GABA_A receptors mediate most of the fast inhibitory transmissions in the central nervous system. These receptors are pentameric complexes that exhibit high structural and pharmacological heterogeneity, as they can be constructed from 19 distinct subunits. GABA_A receptors are the targets of numerous clinically relevant drugs used to treat various disorders such as anxiety, insomnia and epilepsy. These receptors are also the targets of many volatile anesthetics and drugs of abuse, such as alcohol. This review is focused on the effect of long-term treatment with GABA, and the positive allosteric modulators benzodiazepines, neurosteroids and ethanol on GABA_A receptors. Prolonged exposure of GABA_A receptors to these compounds triggers several adaptive mechanisms that lead to changes in the structure, function and localization of receptors. These changes include GABA_A receptor subunit expression, intracellular trafficking and phosphorylation. These adaptations are relevant to different physiological, pathological and pharmacological conditions and, in most cases, are associated with the development of tolerance. Understanding the molecular mechanisms underlying these regulatory processes will be relevant for therapeutic benefits.

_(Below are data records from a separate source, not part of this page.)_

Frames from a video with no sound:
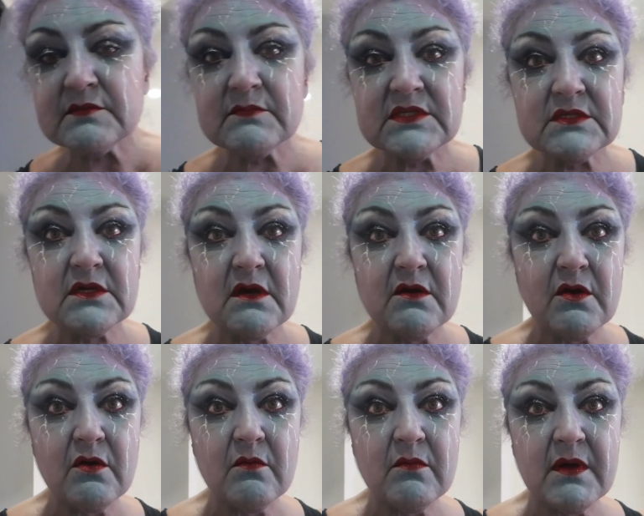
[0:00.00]
some
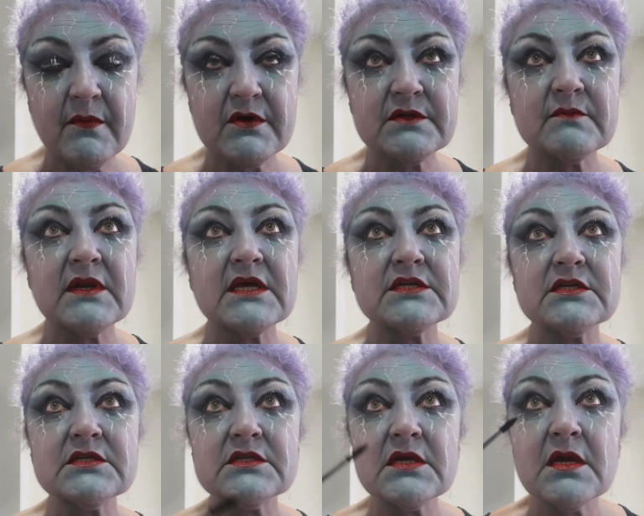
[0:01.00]
mascara on my bottom
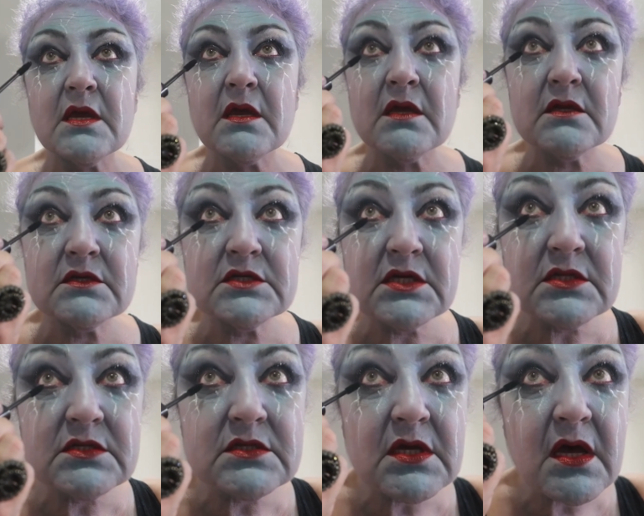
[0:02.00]
lashes
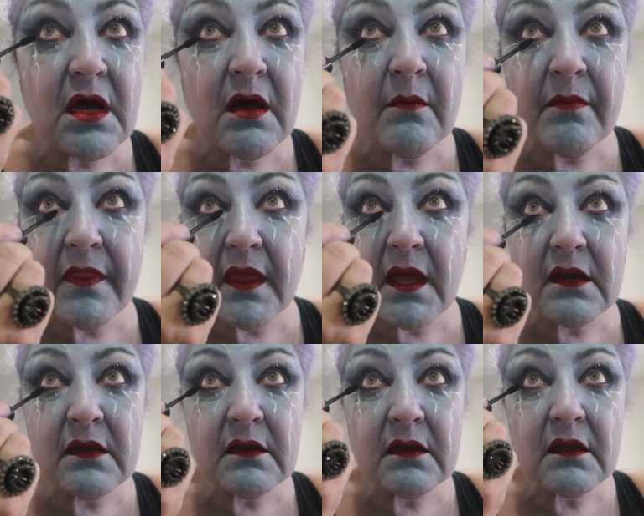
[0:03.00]
just to up the
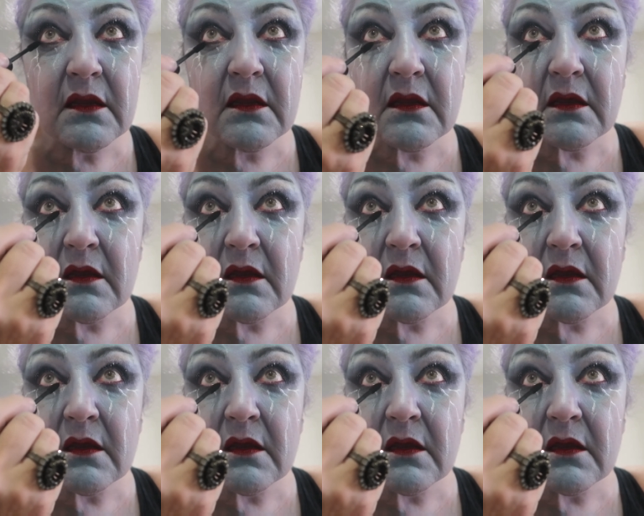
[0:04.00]
ante.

GABA _A受体介导大多数中枢神经系统的快速抑制性传递。这些受体是五聚体复合物，具有很高的结构和药理学异质性，因为它们可以由19个不同的亚基构建而成。GABA _A受体是许多用于治疗各种疾病（如焦虑症，失眠症和癫痫病）的临床相关药物的靶标。这些受体也是许多挥发性麻醉剂和滥用药物（例如酒精）的靶标。这篇综述的重点是长期使用GABA以及正变构调节剂苯并二氮杂卓，神经甾体和乙醇对GABA _A受体的影响。长时间接触GABA _A这些化合物的受体触发几种适应性机制，这些机制导致受体的结构，功能和位置发生变化。这些变化包括GABA _A受体亚基的表达，细胞内运输和磷酸化。这些适应症与不同的生理，病理和药理条件有关，并且在大多数情况下与耐受性的发展有关。了解这些调节过程的分子机制与治疗益处有关。